General laboratory studies should include complete blood cell (CBC) count with differentials; a platelet count; serum levels of electrolytes, uric acid, lactate dehydrogenase (LDH), and creatinine; and liver function tests. All patients should also be checked for human immunodeficiency virus (HIV) and hepatitis B (HBV) infection.

CBC count and coagulation studies

CBC counts may reveal pancytopenia (anemia, thrombocytopenia, and/or leukopenia) due to the involvement of the bone marrow. Coagulation studies (prothrombin time [PT], partial thromboplastin time [PTT], and fibrinogen) should be performed to evaluate the presence of disseminated intravascular coagulopathy (DIC).

Serum chemistries

Electrolyte imbalances occur as a result of renal infiltration with lymphoma. The rapid turnover of the Burkitt lymphoma (BL) cells may cause primary tumor lysis, which is characterized by hyperkalemia, hyperphosphatemia, hyperuricemia, and hypocalcemia—with resultant uric acid nephropathy and oliguric renal failure.

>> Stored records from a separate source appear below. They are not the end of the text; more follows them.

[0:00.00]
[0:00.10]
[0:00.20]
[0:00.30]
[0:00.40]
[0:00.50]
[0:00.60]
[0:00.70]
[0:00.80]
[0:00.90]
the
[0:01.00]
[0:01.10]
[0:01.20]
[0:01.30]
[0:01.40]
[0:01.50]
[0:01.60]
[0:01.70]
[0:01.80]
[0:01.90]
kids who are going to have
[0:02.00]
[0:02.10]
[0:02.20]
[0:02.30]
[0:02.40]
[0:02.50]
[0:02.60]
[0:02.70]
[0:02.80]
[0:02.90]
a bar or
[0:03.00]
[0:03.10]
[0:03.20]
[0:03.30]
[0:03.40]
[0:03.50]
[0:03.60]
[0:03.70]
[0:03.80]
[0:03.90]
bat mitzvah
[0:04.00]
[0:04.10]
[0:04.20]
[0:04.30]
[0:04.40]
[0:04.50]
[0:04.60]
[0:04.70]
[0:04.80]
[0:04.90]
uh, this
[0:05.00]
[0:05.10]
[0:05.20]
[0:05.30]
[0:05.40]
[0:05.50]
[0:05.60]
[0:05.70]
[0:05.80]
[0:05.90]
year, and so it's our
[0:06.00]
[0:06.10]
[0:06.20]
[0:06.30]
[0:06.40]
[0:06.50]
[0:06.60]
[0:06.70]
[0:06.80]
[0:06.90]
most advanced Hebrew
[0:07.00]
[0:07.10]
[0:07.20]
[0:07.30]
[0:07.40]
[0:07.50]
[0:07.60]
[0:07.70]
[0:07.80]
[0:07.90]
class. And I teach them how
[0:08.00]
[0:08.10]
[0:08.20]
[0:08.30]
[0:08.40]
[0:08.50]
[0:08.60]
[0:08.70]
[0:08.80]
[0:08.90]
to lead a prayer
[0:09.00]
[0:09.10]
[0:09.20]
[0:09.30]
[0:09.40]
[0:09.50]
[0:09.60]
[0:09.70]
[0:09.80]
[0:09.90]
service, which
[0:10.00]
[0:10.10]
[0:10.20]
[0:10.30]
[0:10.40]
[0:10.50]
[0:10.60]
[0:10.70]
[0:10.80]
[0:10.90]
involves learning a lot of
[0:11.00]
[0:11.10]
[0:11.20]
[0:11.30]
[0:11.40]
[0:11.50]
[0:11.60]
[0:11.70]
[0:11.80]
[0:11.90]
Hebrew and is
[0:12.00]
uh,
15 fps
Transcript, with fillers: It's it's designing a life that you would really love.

Serum lactate dehydrogenase (LDH) levels are almost always elevated, often to extreme levels. The diagnosis of Burkitt lymphoma (BL) should be considered in any patient with a marked elevation of LDH. This test is also a useful indicator of the patient's response to treatment and can be used as an early nonspecific indicator of disease relapse.

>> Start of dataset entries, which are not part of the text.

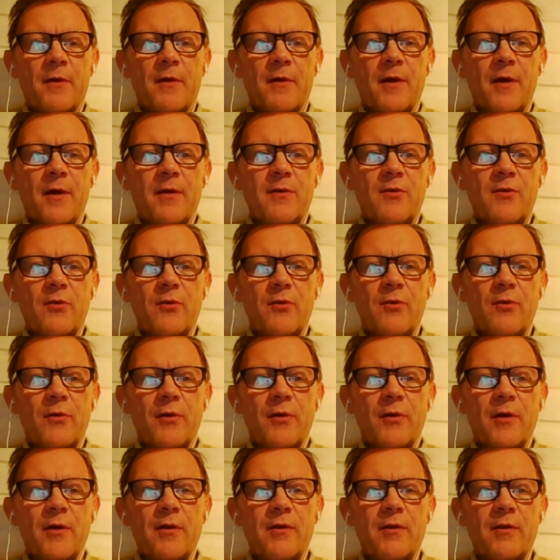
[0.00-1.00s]
and you
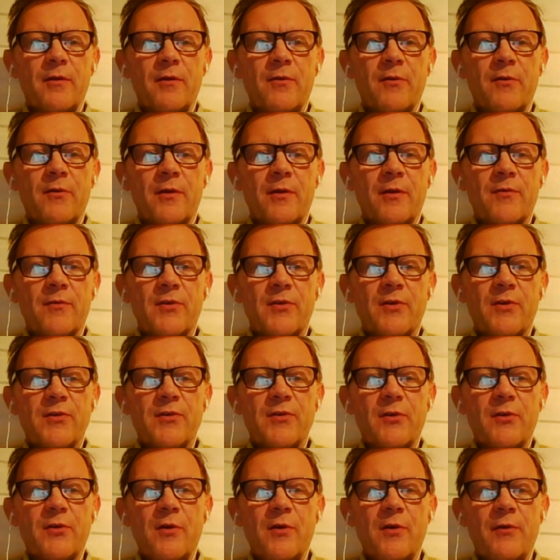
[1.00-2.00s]
can
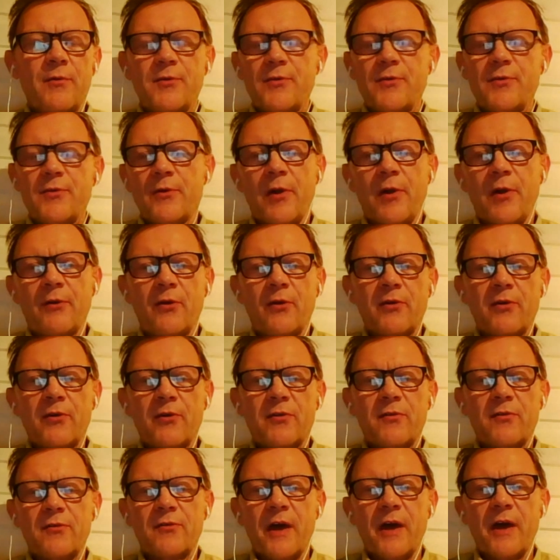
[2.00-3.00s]
so you are not
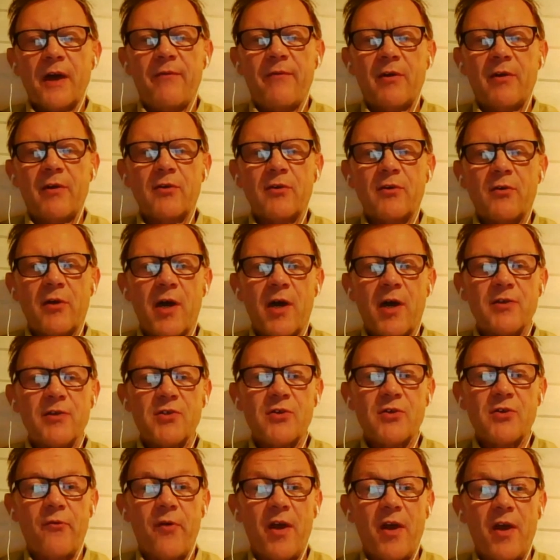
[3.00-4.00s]
having your
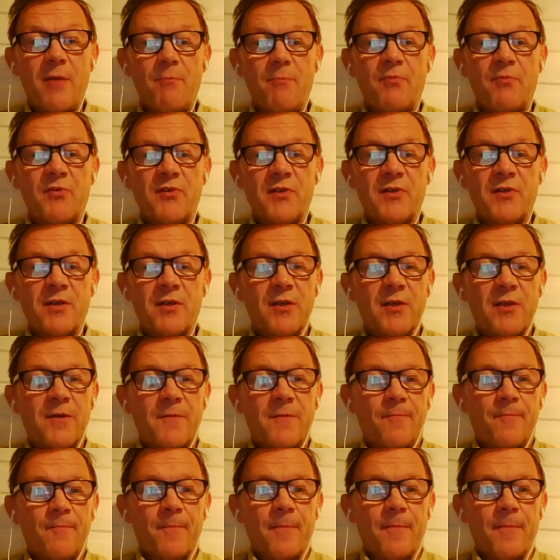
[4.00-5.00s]
culture raped
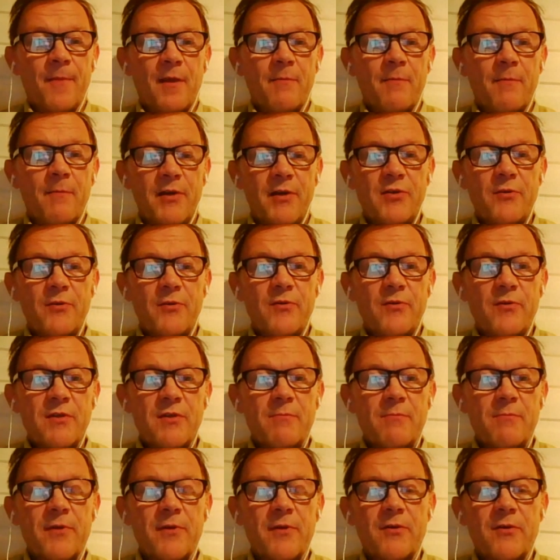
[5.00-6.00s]
by
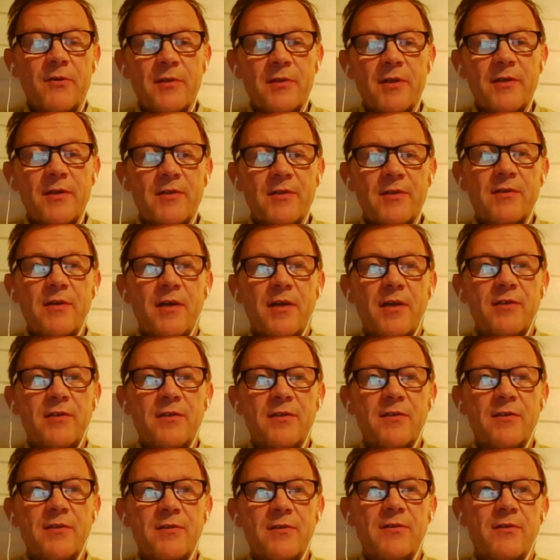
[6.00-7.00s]
tourism, because
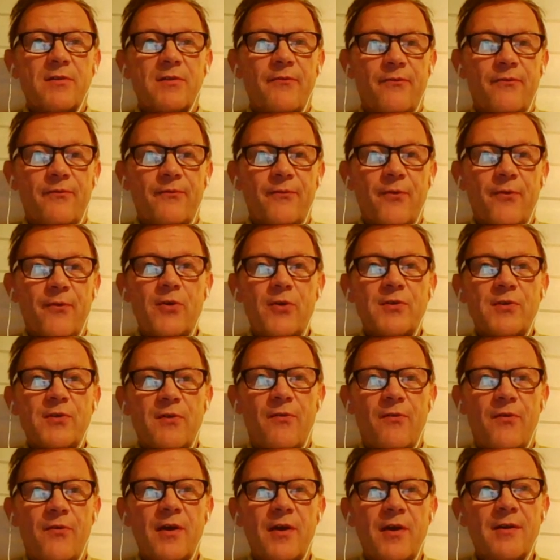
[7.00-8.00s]
that's the first
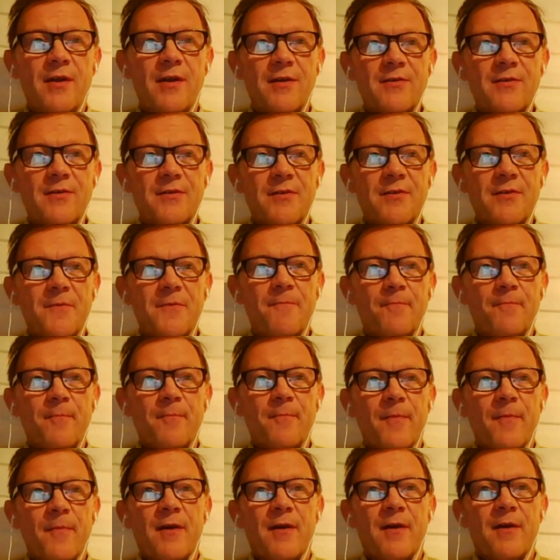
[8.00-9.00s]
thing that,
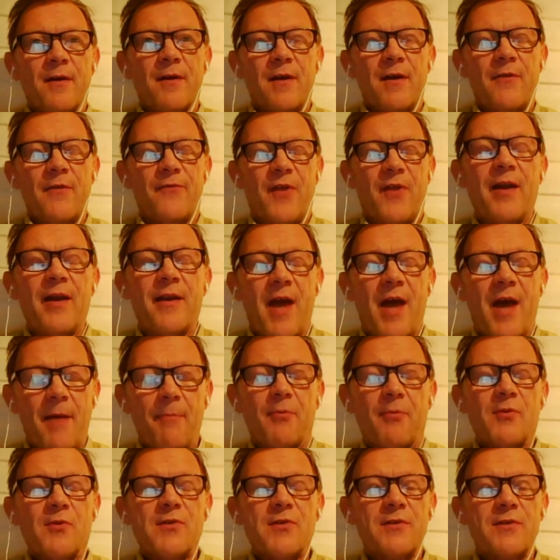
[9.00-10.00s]
if that
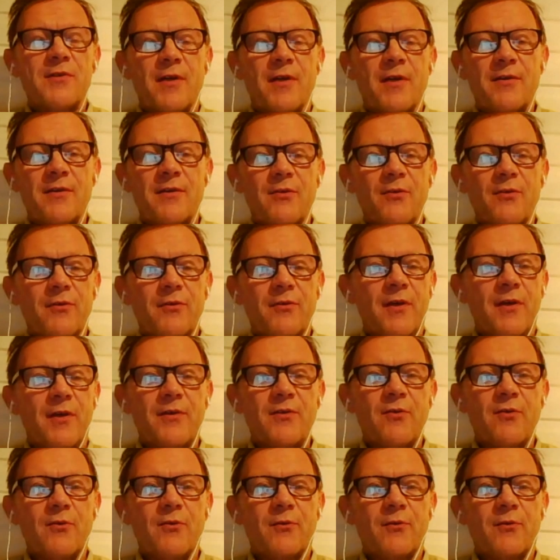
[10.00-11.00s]
happens, then
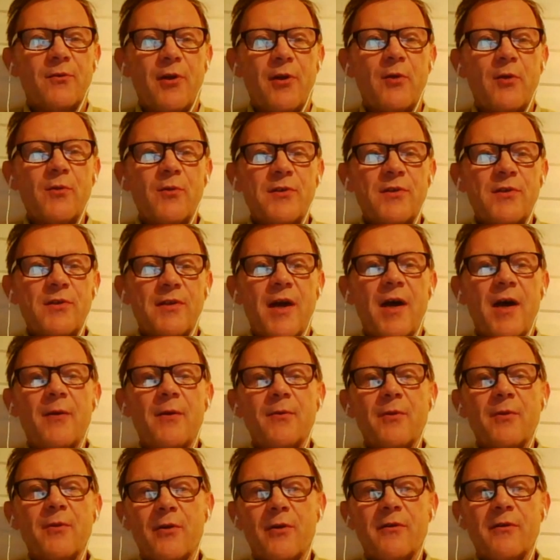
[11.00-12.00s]
you closes down
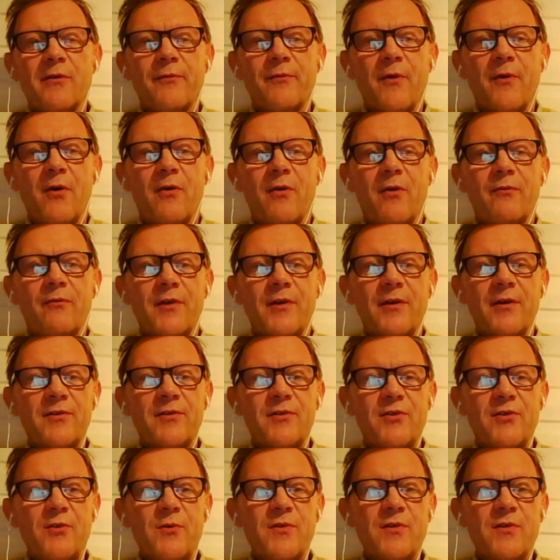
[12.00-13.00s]
a lot of the
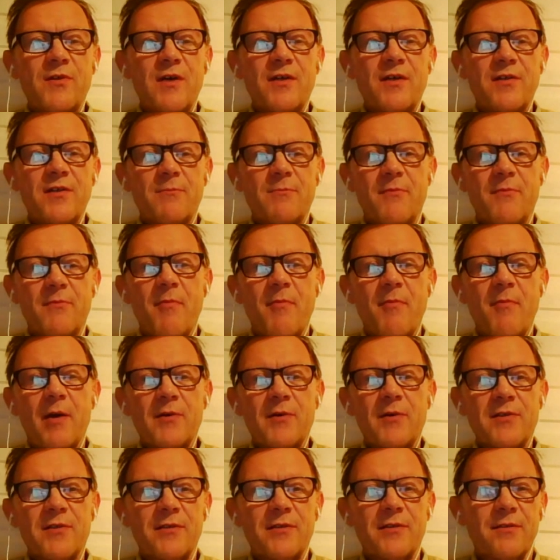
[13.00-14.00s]
enthusiasm
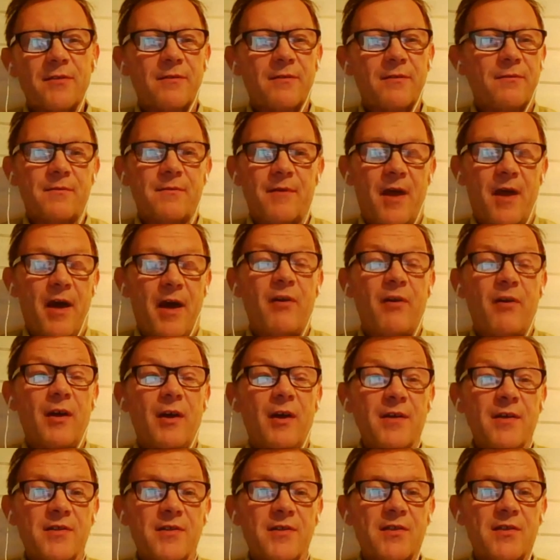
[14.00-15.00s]
about having
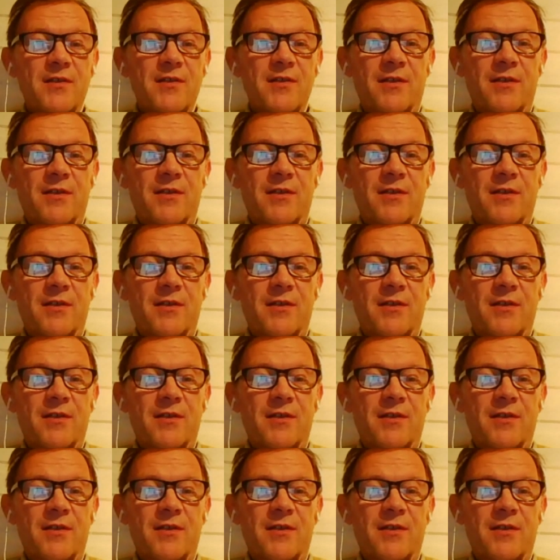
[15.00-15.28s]
guests.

Liver function test results, if abnormal, may be indicative of visceral involvement with lymphoma.

Serum uric acid levels are often high and reflect the high-grade nature of the disease and correlate with the probability of tumor lysis syndrome with initiation of cytotoxic therapy.

Beta2 microglobulin is a predictor of the extent of disease and is used as a surrogate marker for early relapse.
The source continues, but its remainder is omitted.